◆ AIM OF THE TASK ◆
Could you find each line of the data below that contains the word "with" and copy those lines?

Stored data entries
━━━━━━━━━━━━━━━━

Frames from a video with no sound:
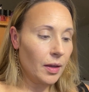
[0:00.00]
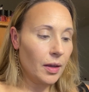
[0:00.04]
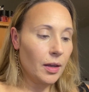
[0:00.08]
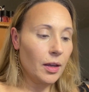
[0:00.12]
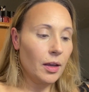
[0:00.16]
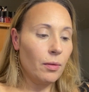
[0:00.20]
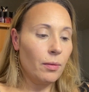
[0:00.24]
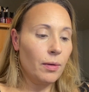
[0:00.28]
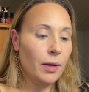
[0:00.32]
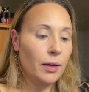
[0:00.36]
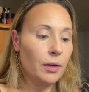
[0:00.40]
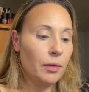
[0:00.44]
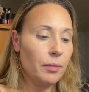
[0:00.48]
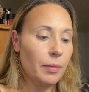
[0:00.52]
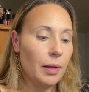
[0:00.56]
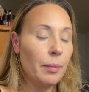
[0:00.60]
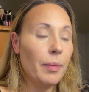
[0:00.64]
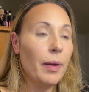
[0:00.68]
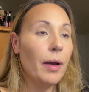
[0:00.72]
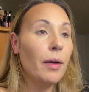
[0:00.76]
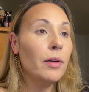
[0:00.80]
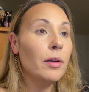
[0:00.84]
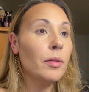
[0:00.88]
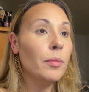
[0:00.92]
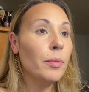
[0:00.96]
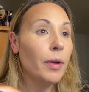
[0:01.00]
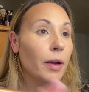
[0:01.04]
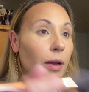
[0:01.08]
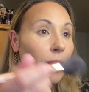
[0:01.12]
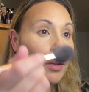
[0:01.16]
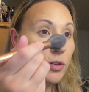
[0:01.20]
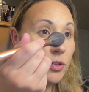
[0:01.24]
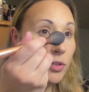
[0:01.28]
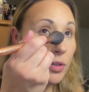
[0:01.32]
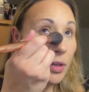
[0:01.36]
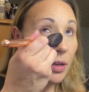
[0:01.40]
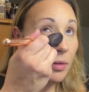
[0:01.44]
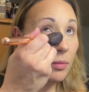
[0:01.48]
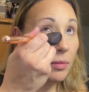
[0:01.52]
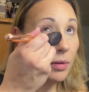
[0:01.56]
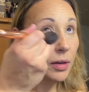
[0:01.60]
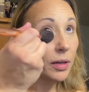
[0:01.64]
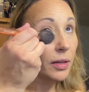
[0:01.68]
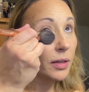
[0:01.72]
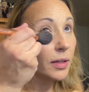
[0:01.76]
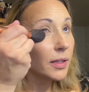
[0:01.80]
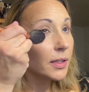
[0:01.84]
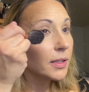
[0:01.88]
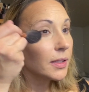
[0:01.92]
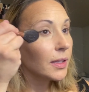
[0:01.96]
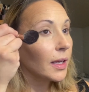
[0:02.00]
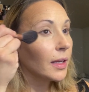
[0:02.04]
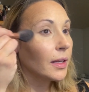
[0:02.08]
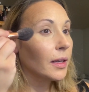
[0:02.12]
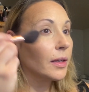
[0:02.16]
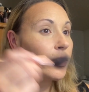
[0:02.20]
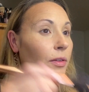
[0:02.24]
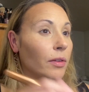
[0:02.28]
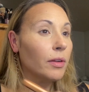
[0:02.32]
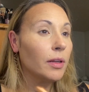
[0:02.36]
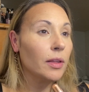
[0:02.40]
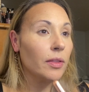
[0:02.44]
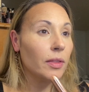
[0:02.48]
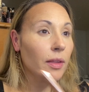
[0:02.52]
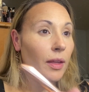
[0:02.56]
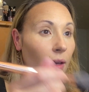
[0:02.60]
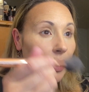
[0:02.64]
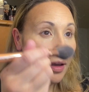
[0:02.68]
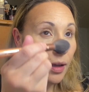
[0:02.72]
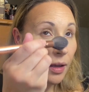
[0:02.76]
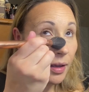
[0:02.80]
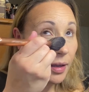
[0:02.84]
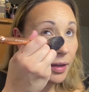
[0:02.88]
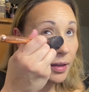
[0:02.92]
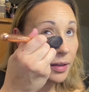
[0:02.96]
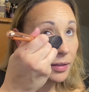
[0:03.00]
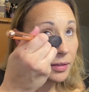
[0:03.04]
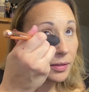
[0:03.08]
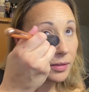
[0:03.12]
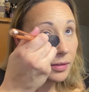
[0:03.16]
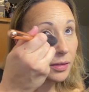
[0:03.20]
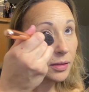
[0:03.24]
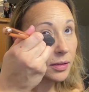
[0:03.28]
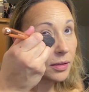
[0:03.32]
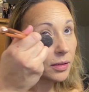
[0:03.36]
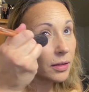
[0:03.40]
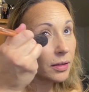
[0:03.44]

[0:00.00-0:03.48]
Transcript: Go in with my powder brush, and we're going to set underneath the eyes.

━━━━━━━━━━━━━━━━

◆ FINISHED EXERCISE ◆
Frames from a video with no sound:
Transcript: Go in with my powder brush, and we're going to set underneath the eyes.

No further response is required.